Summary
St Leonard’s Hospital, 600m south west of Broom House.
Reasons for Designation
A medieval hospital is a group of buildings housing a religious or secular institution which provided spiritual and medical care. The idea for such institutions originated in the Anglo-Saxon period although the first definite foundations were created by Anglo-Norman bishops and queens in the 11th century. Documentary sources indicate that by the mid 16th century there were around 800 hospitals. A further 300 are also thought to have existed but had fallen out of use by this date. Half of the hospitals were suppressed by 1539 as part of the Dissolution of the Monasteries. Some smaller institutions survived until 1547 when they were dissolved by Edward VI. Many of these smaller hospitals survived as almshouses, some up to the present day. Despite the large number of hospitals known from documentary sources to have existed, generally only the larger religious ones have been exactly located. Few hospitals retain upstanding remains and very few have been examined by excavation. In view of these factors all positively identified hospitals are nationally important. St. Leonard’s Hospital is a rare survival of a positively identified medieval hospital. Partial excavation has indicated that the foundations of hospital buildings, facilities, a cemetery and a well survive beneath the level of the ground. The buried layers and deposits will contain archaeological information relating to the construction, use and abandonment of the hospital which will inform our knowledge and understanding of such institutions during the medieval period.
History
See Details.
Details
This record was the subject of a minor enhancement on 11 May 2016. This record has been generated from an "old county number" (OCN) scheduling record. These are monuments that were not reviewed under the Monuments Protection Programme and are some of our oldest designation records.
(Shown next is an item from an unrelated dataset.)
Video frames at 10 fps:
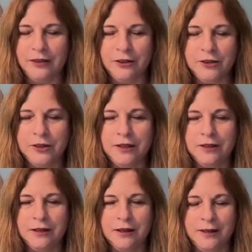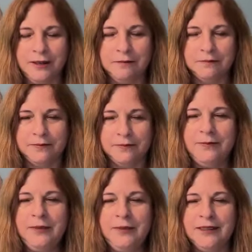there's the
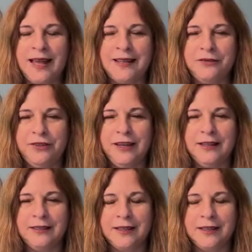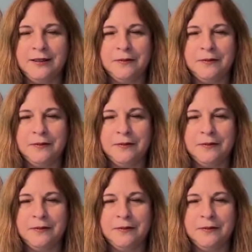last phase.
The monument includes the buried and reconstructed standing remains of a hospital of medieval date, situated on gently sloping ground overlooking Alnwick to the south. The buried remains of the hospital were partially uncovered by ploughing in 1845 and include a chapel, well, hospital buildings and a burial ground containing a large number of graves. The upstanding remains are largely those of the lower walls of the chapel and a domestic range to the south reconstructed in 1848 by F R Wilson, architect to the Duke of Northumberland, although a plinth course on the south side is thought to be in situ. The 19th century reconstruction of these buildings incorporates original masonry including squared stone and rubble walls with cut dressings and the south wall of the chapel includes a round-arched doorway with continuous chevron moulding and an indented hood. The reconstructed chapel has a nave which is 6.7m long and 8.2m wide and a chancel which is 4.6m long and 4.9m wide. South of the chapel, the domestic building is visible as a sub-divided rectangular building 30.0m long and 6.0m wide. The walls of this building survive to a height of 0.3m and a width of 1.0m. St Leonard’s Hospital was founded by Eustace de Vescy between 1193 and 1216 on the site of a spring named Malcolm’s Well, where Malcolm III was believed to have been slain in 1093. The hospital was an independent religious establishment until 1376 when it was annexed to the Premonstratensian Alnwick Abbey. The last documentary reference to the hospital is in 1457 and it is believed to have fallen into disuse by the time of the Reformation (c 1535) and subsequently all trace of the building became lost. In 1845 ploughing uncovered the partial remains of the hospital. Excavation was conducted in 1975 to confirm the extent of surviving archaeological remains. This revealed the remains of a well built over the infilled spring known as Malcolm’s Well. St. Leonard’s Hospital lies within the Alnwick Castle Registered Park and Garden Grade I and the chapel is a listed building Grade II.
Legacy
The contents of this record have been generated from a legacy data system.
Legacy System number:
ND 58
Legacy System:
RSM - OCN
Sources
Other PastScape Monument No:- 7081
Legal
This monument is scheduled under the Ancient Monuments and Archaeological Areas Act 1979 as amended as it appears to the Secretary of State to be of national importance. This entry is a copy, the original is held by the Department for Culture, Media and Sport.